Of course, there are other underlying issues that to some extent effect all Apple’s products. Like the iPhone and the iPod, it’s a closed ecosystem: Apple control the hardware – you rely on them to change the battery, even – and they control the software, both the iPhone OS loaded on your device and the third-party titles available through the App Store. Even if you’re content living with what Apple’s doormen allow through into the party, the lashings of DRM mean it can be an expensive, wasteful proposition considering jumping the Apple ship. You leave behind applications bought, songs and videos downloaded, and now – with the introduction of the iBookstore – ebooks acquired.
To be fair, that’s not a prospect limited solely to Apple’s customers. There are plenty of, say, Kindle owners who have spent considerable amounts on Amazon ebooks, and who won’t legally be able to read them on anything other than the company’s hardware or software. Still, it’s something to bear in mind: the flipside, perhaps, of such a controlled, “safe” and unchallenging device.
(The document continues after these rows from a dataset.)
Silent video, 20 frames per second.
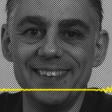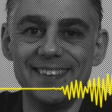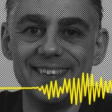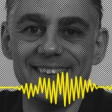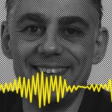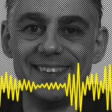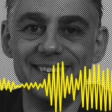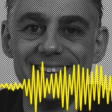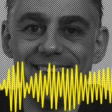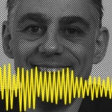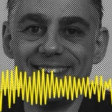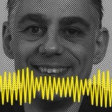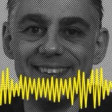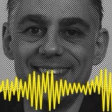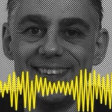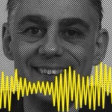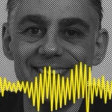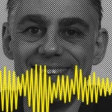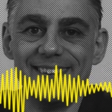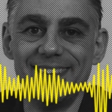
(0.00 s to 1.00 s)
And it could
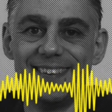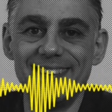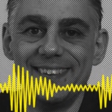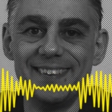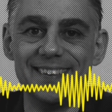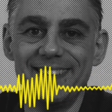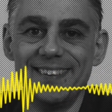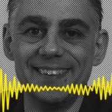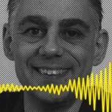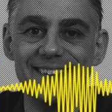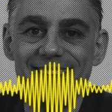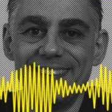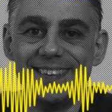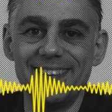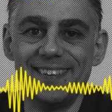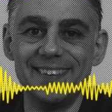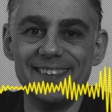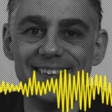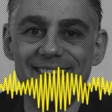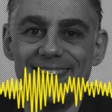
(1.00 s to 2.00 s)
easily be that actually if the
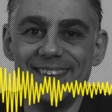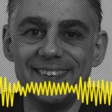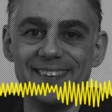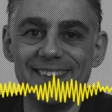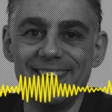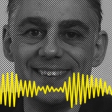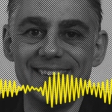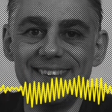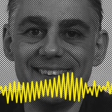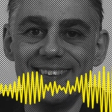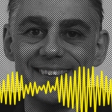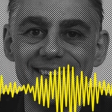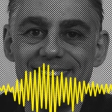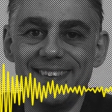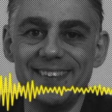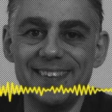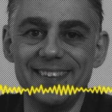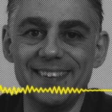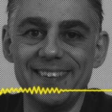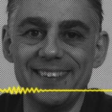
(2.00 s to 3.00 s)
rulebooks had also been
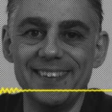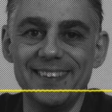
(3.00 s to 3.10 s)
good,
We’ve a feeling, though, that such concerns may not prevent the iPad from being a sales success. Although preorders have apparently been wildly successful, this is a device that really comes alive when you pick it up and touch it: when people start walking into Apple Stores and feeling the iPad for themselves, that’s when the real sales rush is likely to start. The iPhone already showed a legion of users that, just because a smartphone is smart, it doesn’t have to require a degree in order to make the most of it. The iPad, meanwhile, demands compromises just like its cellular sibling, but in return it delivers a user experience that borders on the enchanting. Cynics have had a field day with Steve Jobs’ repeated use of “magical” in the iPad keynote, and while we perhaps wouldn’t go quite that far, what we would say is that it’s a tremendously joined-up experience. Apple have taken core elements of the tablet/touch paradigm and made them work smoothly, and if that sounds underwhelming then you need to remember that it’s something Tablet PCs – although finding some niche and vertical success – have struggled to achieve over the past decade.
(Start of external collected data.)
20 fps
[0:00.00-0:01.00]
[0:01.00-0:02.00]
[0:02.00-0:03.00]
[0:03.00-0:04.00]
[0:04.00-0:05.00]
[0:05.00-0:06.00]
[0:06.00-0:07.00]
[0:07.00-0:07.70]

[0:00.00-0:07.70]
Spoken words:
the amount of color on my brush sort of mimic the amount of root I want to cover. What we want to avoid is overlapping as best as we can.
Yes, there is a sense that in the process they’ve simply left out anything they couldn’t polish to the same standard – whether it is Flash, multitasking or a webcam. This is a first generation device, though; look how long it’s taken Apple to deliver on some of the more common phone functionality in their three-generation-old mobile platform. You might not like the way they do it – holding off until the user experience, the market, or the combination of both is right – but millions of happy iPhone owners are evidence that there’s certainly an audience for it.
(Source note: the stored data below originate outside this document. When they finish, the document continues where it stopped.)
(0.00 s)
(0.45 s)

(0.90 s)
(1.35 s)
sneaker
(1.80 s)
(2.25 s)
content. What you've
For everyone, then? No, of course not, but that’s a pretty unrealistic criteria for success. Ask, instead, whether Apple have succeeded in delivering the elusive middle device, the thing that slots into the tricky niche between smartphone and notebook. Remember, too, that such a niche isn’t necessarily so small as to accommodate only one product – this isn’t a case of “the iPad way or the highway” – but more of a satisfying one core criteria: do you choose to pick it up and put it in your bag when you go out, do you choose to carry it from room to room with you around the house? For some, that device is a netbook; for others, there’s no such device at all. It’s not perfect, but the Apple iPad certainly fulfils that criteria for us.